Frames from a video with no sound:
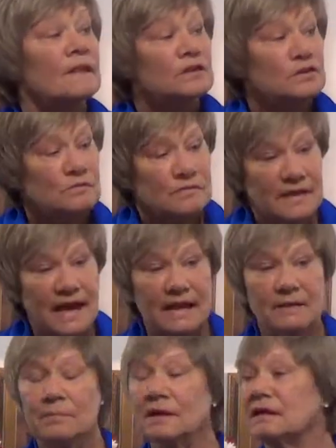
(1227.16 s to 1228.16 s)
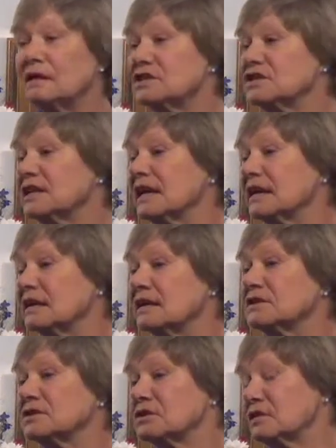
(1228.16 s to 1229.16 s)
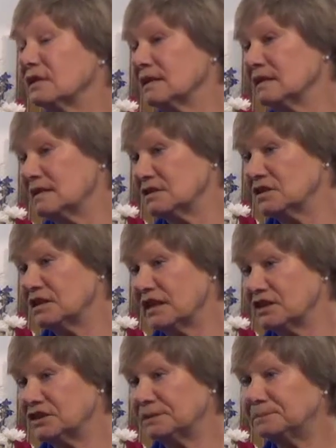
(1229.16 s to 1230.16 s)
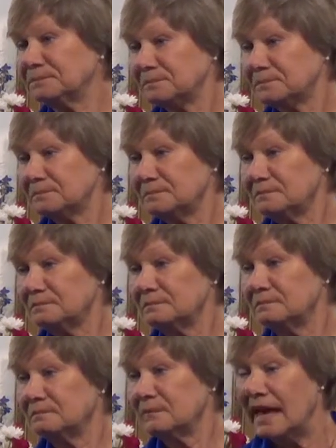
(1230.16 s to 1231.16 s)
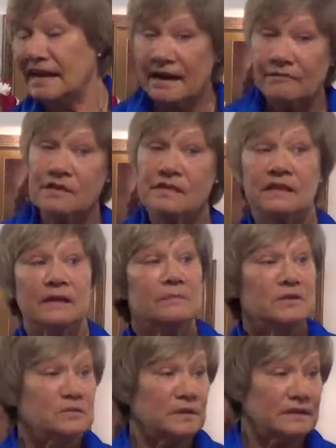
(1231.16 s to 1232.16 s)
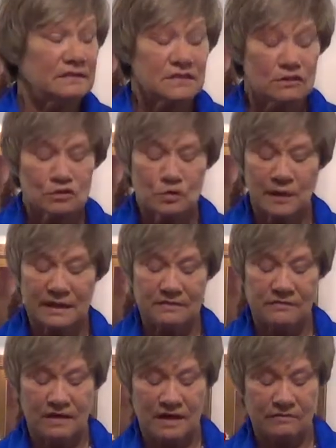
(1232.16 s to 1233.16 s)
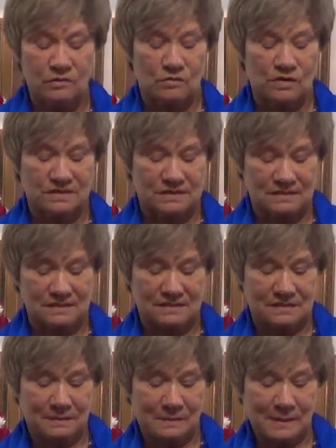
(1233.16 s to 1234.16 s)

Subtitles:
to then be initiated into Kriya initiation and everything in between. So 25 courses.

---

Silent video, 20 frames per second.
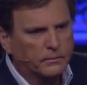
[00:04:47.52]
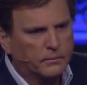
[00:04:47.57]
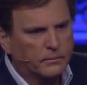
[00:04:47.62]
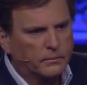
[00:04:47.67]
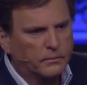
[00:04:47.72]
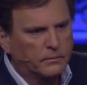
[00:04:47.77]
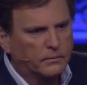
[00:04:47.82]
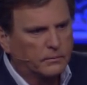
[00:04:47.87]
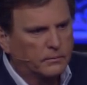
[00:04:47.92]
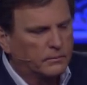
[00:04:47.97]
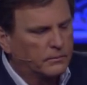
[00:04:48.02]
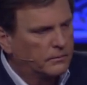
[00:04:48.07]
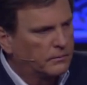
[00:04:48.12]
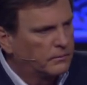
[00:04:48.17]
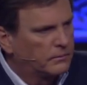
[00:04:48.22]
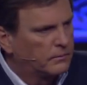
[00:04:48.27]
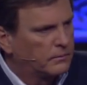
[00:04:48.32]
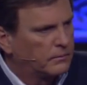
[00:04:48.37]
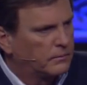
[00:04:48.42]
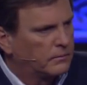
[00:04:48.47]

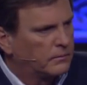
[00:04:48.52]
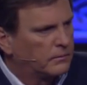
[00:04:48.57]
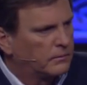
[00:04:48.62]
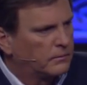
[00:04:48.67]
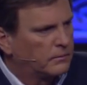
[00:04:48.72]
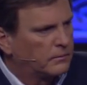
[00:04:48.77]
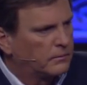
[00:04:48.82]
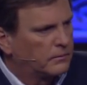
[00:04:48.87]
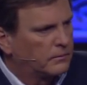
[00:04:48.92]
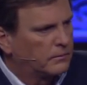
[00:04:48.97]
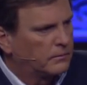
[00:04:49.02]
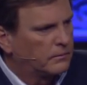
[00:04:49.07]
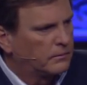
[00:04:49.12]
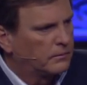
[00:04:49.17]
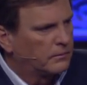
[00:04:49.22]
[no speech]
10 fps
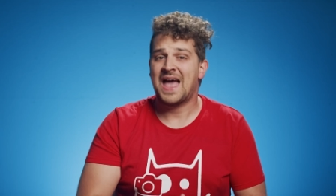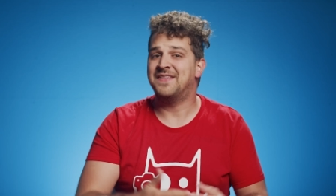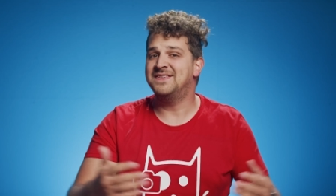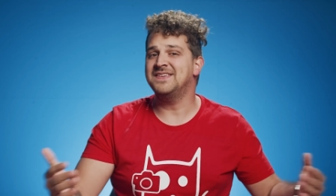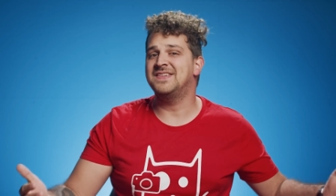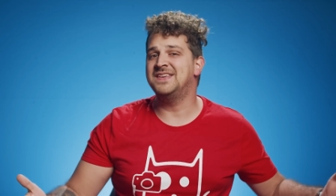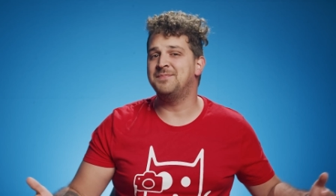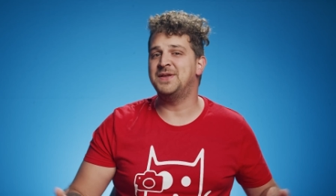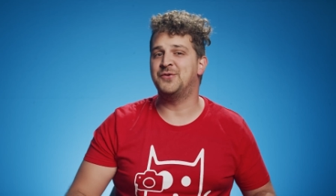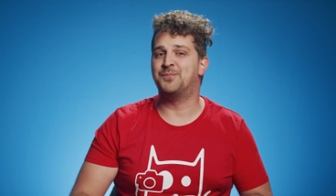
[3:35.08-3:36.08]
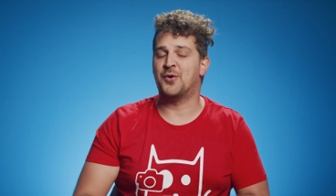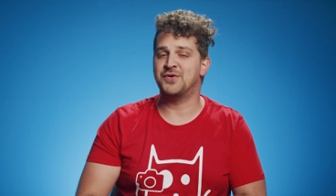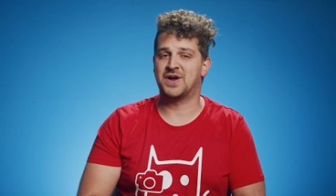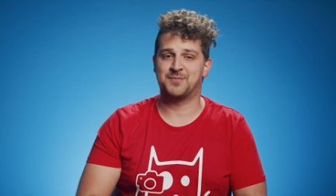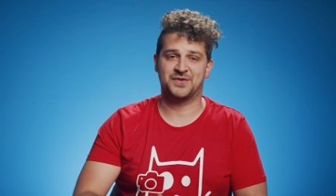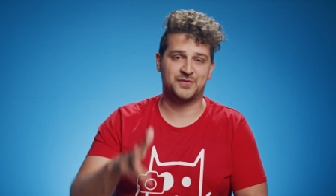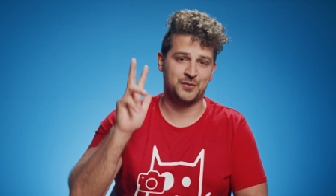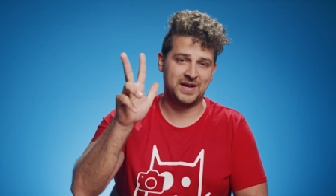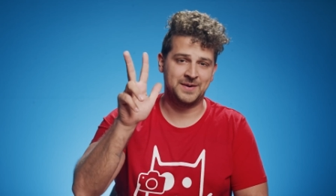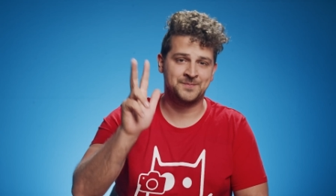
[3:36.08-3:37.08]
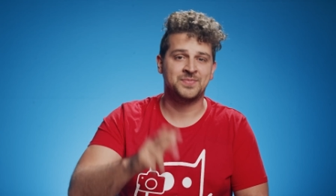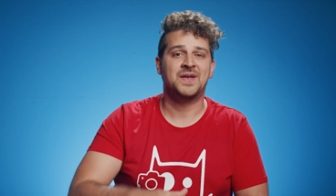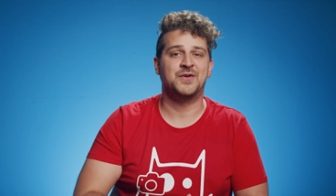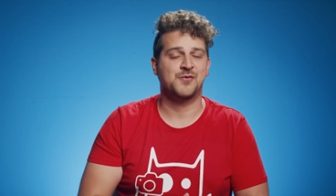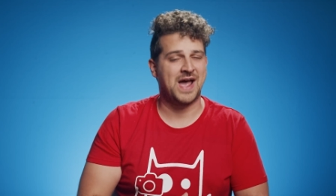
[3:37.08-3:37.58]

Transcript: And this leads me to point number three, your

• _Exercise requirements_
The expected answer is a copy of each line in the records that holds the word "video".

• _Exercise result_
Frames from a video with no sound:
Silent video, 20 frames per second.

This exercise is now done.